To compute the derivative in direction

$$
(v_x, v_y),
$$

evaluate

$$
x = a + v_x\varepsilon
$$

and

$$
y = b + v_y\varepsilon.
$$

Then

$$
xy = ab + (av_y + bv_x)\varepsilon
$$

and

$$
\sin x = \sin a + v_x\cos a\varepsilon.
$$

So

$$
f(x,y) =
ab + \sin a
+
(av_y + bv_x + v_x\cos a)\varepsilon.
$$

The coefficient of $\varepsilon$ is

$$
Df_{(a,b)}[v_x,v_y] =
b v_x + a v_y + v_x\cos a.
$$

Equivalently,

$$
Df_{(a,b)}[v] =
\nabla f(a,b) \cdot v.
$$

Forward mode naturally computes Jacobian-vector products.

### Relation to Forward Mode AD

Forward mode AD is dual-number evaluation generalized to programs.

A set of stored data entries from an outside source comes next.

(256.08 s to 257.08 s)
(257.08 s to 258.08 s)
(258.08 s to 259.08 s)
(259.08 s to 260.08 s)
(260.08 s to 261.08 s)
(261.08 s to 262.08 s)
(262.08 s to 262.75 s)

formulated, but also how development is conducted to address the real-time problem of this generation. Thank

Each program variable carries two components:

$$
\text{variable} = (\text{value}, \text{tangent}).
$$

Each primitive instruction updates both components.

For a program statement

$$
z = x \cdot y,
$$

the lifted statement is

$$
z_{\text{val}} = x_{\text{val}} y_{\text{val}}
$$

$$
z_{\text{dot}} =
x_{\text{dot}} y_{\text{val}}
+
x_{\text{val}} y_{\text{dot}}.
$$

For

$$
z = \sin x,
$$

the lifted statement is

$$
z_{\text{val}} = \sin(x_{\text{val}})
$$

$$
z_{\text{dot}} = \cos(x_{\text{val}})x_{\text{dot}}.
$$

This local transformation is enough. The global derivative emerges from executing the transformed program.

### Algebraic Summary

The dual numbers form a commutative algebra over the real numbers:

$$
\mathbb{D} = \mathbb{R}[\varepsilon]/(\varepsilon^2).
$$

This notation means: take polynomials in $\varepsilon$, but identify every term containing $\varepsilon^2$ or higher powers with zero.

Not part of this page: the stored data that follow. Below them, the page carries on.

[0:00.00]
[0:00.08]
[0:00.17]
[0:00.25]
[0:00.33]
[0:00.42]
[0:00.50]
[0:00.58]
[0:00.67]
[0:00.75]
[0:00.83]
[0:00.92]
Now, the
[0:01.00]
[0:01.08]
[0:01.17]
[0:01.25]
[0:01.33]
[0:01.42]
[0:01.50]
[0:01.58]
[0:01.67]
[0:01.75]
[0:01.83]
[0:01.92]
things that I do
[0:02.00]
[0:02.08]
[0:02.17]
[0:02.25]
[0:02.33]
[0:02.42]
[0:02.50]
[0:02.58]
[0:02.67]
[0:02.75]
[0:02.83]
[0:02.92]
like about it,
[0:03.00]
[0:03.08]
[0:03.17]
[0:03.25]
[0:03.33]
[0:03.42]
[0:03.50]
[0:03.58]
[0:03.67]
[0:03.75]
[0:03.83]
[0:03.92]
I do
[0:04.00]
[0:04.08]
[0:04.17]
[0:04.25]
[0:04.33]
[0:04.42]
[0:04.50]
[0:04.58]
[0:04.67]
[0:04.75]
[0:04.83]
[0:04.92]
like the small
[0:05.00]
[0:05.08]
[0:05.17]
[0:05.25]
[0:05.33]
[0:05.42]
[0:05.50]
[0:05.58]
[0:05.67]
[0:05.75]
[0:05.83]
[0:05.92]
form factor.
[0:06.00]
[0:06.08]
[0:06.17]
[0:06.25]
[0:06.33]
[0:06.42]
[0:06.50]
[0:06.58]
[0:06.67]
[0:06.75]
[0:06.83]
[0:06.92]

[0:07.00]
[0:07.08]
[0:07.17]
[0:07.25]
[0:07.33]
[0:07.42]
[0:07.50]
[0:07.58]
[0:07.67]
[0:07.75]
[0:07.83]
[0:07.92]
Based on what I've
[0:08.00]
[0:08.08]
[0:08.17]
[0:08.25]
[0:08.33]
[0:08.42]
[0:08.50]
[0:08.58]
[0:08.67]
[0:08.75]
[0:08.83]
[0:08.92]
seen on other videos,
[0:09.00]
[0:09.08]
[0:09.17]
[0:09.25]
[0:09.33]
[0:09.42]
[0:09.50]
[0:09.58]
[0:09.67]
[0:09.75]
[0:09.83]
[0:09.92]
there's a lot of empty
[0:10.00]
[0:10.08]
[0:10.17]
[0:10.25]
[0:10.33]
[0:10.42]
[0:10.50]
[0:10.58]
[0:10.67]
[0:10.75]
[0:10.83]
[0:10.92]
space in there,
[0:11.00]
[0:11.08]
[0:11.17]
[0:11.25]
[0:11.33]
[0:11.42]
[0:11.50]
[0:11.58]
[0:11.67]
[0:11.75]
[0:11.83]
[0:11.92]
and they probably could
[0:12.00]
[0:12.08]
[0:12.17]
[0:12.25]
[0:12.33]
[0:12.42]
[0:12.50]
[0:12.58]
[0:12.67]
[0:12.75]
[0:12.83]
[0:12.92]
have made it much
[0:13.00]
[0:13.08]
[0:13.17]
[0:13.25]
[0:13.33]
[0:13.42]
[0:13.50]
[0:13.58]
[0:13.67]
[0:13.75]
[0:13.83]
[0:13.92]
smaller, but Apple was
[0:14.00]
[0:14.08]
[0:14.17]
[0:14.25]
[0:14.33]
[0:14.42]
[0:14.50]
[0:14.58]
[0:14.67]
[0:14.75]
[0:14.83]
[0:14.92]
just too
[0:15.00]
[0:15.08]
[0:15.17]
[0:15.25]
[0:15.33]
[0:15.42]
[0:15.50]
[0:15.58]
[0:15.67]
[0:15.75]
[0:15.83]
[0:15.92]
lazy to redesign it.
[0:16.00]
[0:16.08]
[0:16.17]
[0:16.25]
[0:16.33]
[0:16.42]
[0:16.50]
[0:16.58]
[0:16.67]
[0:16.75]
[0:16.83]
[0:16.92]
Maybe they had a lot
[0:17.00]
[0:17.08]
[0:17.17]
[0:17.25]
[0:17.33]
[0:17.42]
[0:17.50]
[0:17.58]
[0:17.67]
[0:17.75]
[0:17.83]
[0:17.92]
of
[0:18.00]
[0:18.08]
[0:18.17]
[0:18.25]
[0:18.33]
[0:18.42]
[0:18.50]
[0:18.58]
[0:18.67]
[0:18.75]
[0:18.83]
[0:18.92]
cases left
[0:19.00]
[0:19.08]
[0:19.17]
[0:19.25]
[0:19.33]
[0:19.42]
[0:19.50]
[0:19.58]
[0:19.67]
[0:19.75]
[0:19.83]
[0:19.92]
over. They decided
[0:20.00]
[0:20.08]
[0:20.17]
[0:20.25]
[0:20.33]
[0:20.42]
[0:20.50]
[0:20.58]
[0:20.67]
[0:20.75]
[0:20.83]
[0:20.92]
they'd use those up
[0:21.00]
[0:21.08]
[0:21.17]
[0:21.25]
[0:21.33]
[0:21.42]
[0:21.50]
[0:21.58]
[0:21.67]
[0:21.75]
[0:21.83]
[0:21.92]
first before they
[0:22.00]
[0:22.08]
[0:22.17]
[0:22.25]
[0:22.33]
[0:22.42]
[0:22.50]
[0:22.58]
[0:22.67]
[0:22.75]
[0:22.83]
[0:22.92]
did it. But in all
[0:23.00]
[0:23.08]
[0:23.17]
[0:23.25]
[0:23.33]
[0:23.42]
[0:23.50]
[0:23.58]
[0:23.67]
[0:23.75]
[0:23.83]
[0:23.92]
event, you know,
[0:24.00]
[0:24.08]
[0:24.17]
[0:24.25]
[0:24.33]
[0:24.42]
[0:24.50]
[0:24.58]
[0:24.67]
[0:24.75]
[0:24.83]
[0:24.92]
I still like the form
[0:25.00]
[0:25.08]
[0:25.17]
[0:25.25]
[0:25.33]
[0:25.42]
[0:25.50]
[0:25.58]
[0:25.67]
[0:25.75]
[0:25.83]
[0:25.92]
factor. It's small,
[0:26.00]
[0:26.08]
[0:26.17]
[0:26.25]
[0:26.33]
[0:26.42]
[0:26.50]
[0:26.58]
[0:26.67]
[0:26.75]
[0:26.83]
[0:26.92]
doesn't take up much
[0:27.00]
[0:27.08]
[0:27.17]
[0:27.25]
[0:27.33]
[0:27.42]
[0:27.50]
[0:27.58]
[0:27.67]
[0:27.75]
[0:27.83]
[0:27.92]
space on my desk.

Every dual number has a unique form:

$$
a + b\varepsilon.
$$

The real part $a$ is the value. The dual part $b$ is the first-order coefficient.

This small algebra is powerful because it encodes first-order differential calculus directly into arithmetic. In forward mode AD, differentiation becomes evaluation in the algebra of dual numbers.